--- INPUT Enclosed Below ---
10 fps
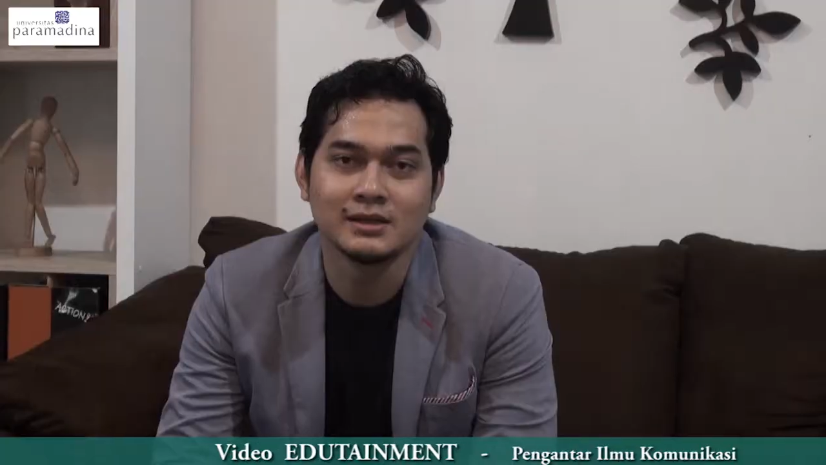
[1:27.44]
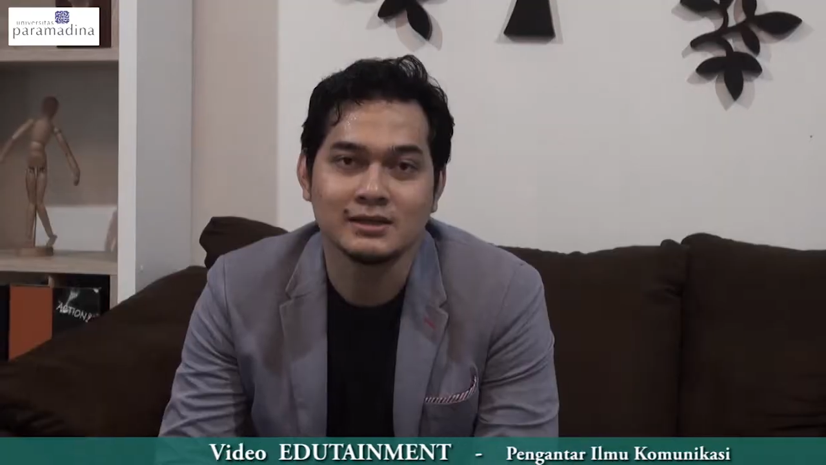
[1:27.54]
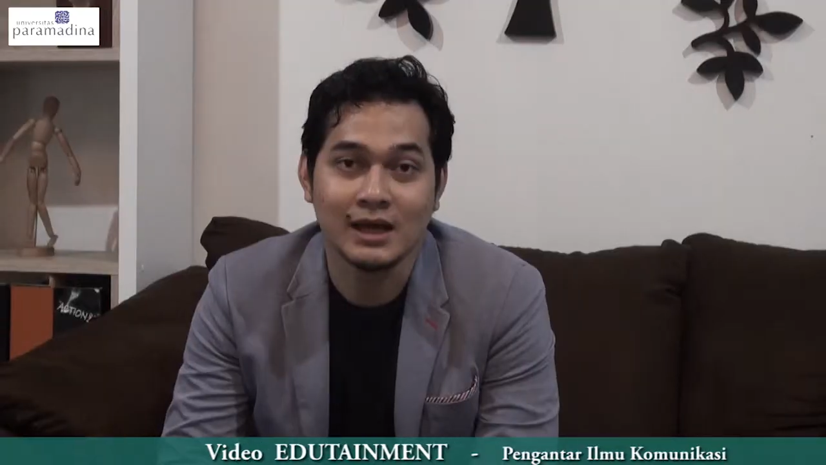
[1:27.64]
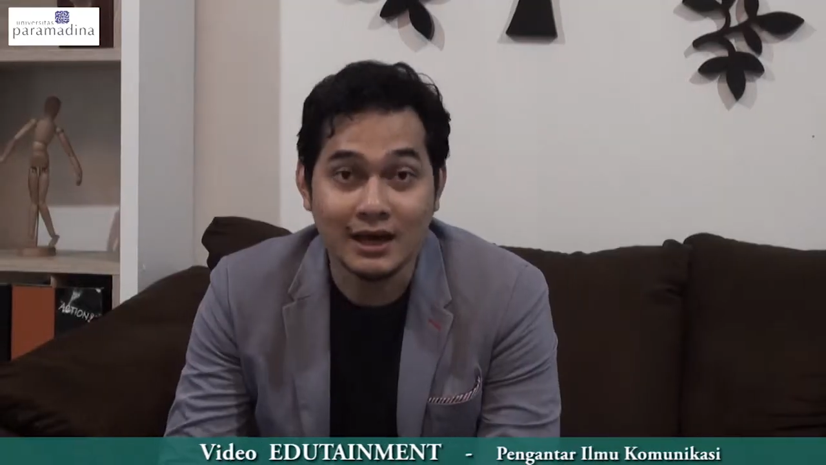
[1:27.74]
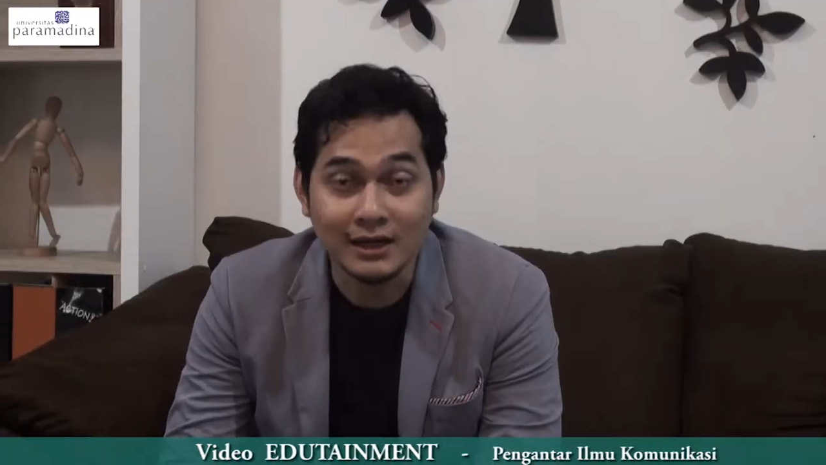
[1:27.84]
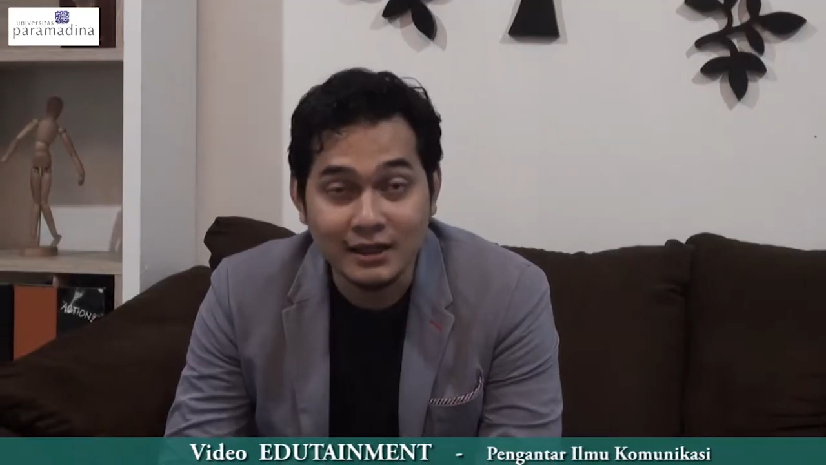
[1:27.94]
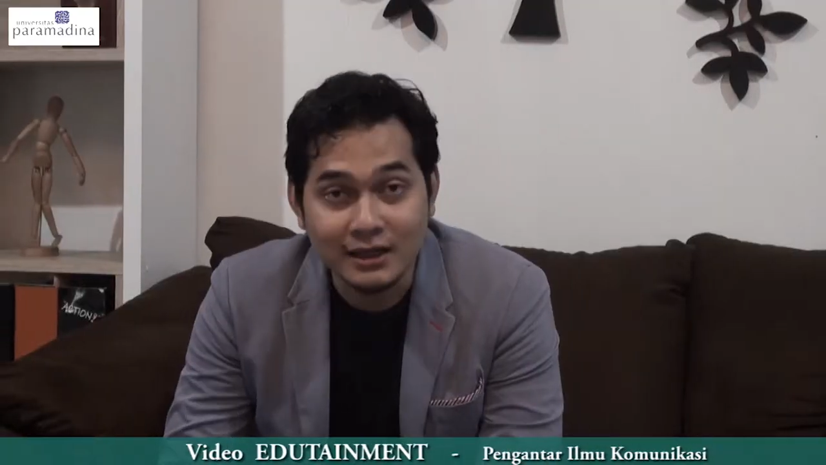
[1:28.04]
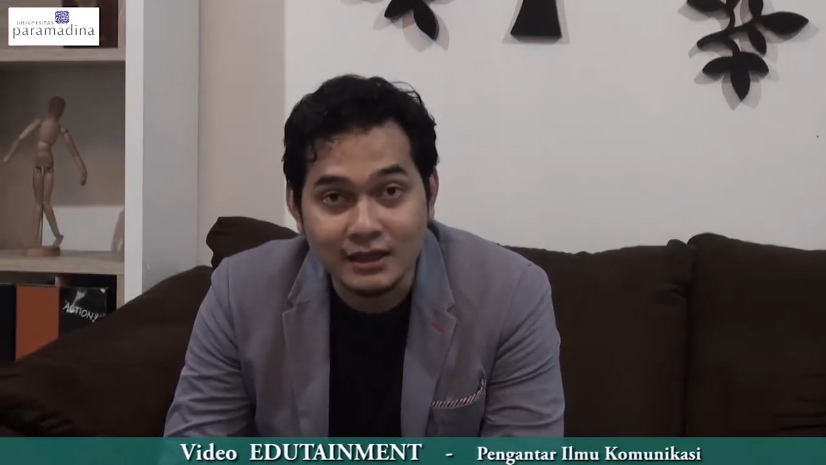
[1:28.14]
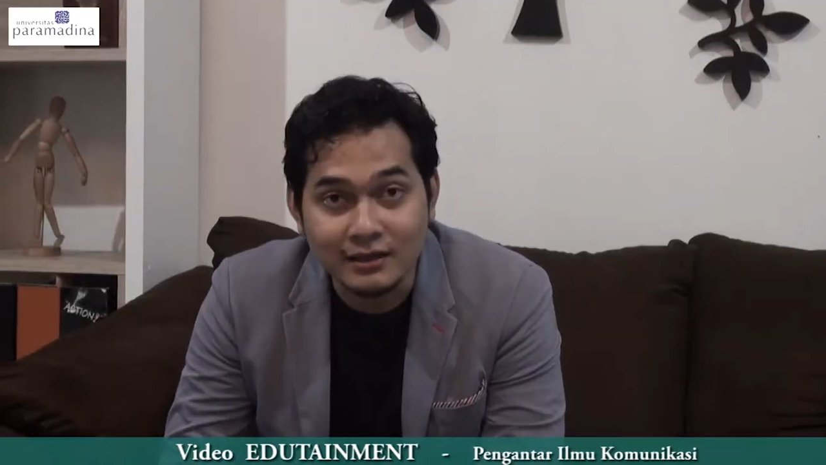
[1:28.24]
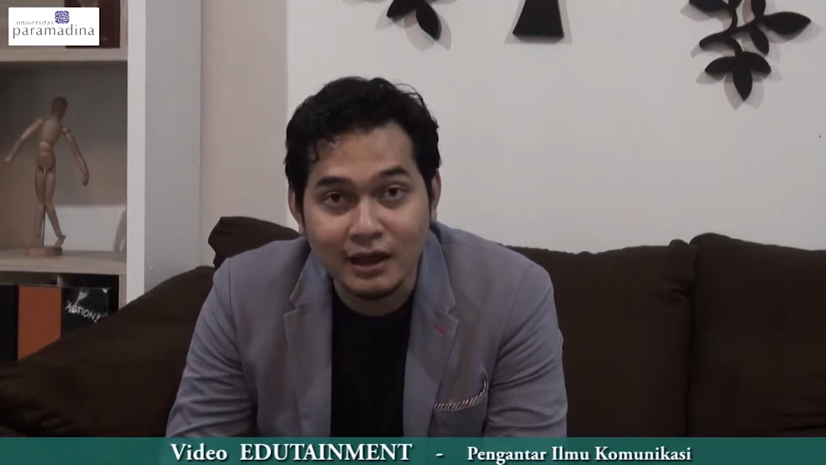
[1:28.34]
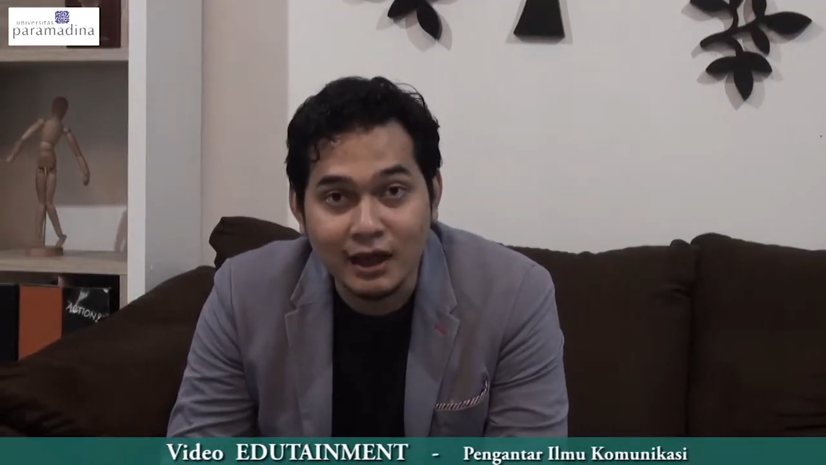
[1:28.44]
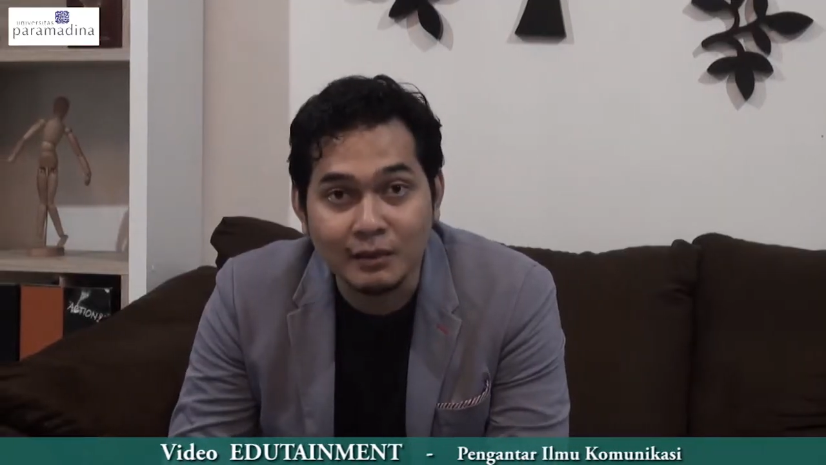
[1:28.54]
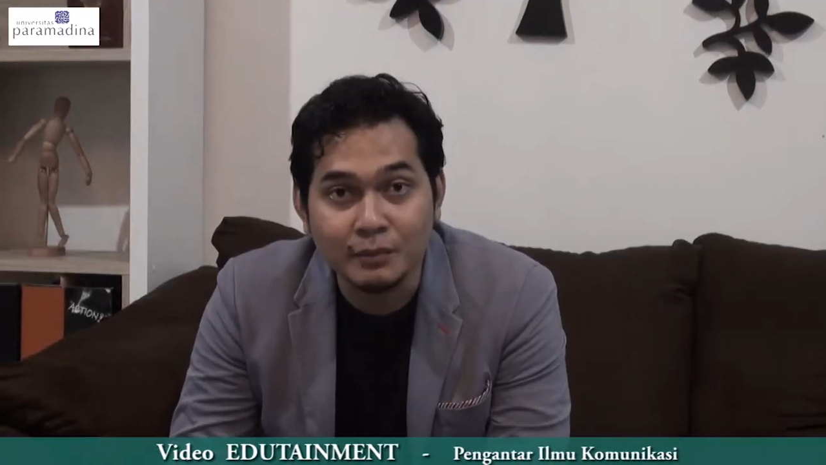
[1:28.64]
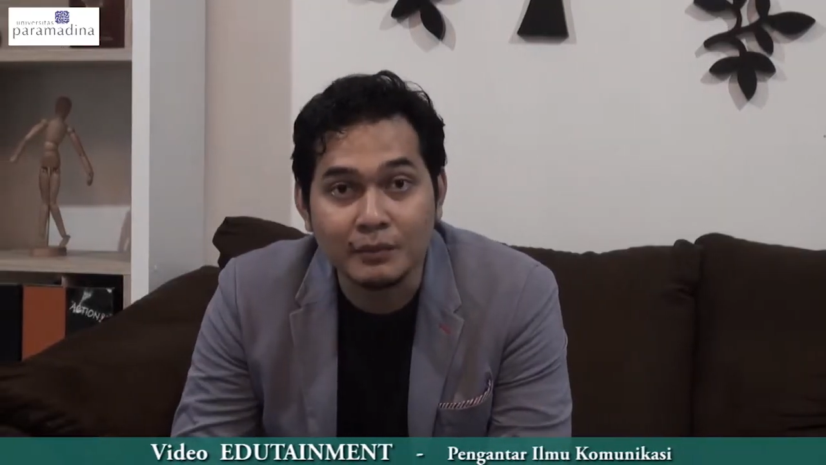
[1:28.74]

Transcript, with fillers: Sekarang kita akan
--- End of Enclosed INPUT ---
Transcribe the records word for word and include no pictures.

EXERCISE RESPONSE →
10 fps
[1:27.44]
[1:27.54]
[1:27.64]
[1:27.74]
[1:27.84]
[1:27.94]
[1:28.04]
[1:28.14]
[1:28.24]
[1:28.34]
[1:28.44]
[1:28.54]
[1:28.64]
[1:28.74]

Transcript, with fillers: Sekarang kita akan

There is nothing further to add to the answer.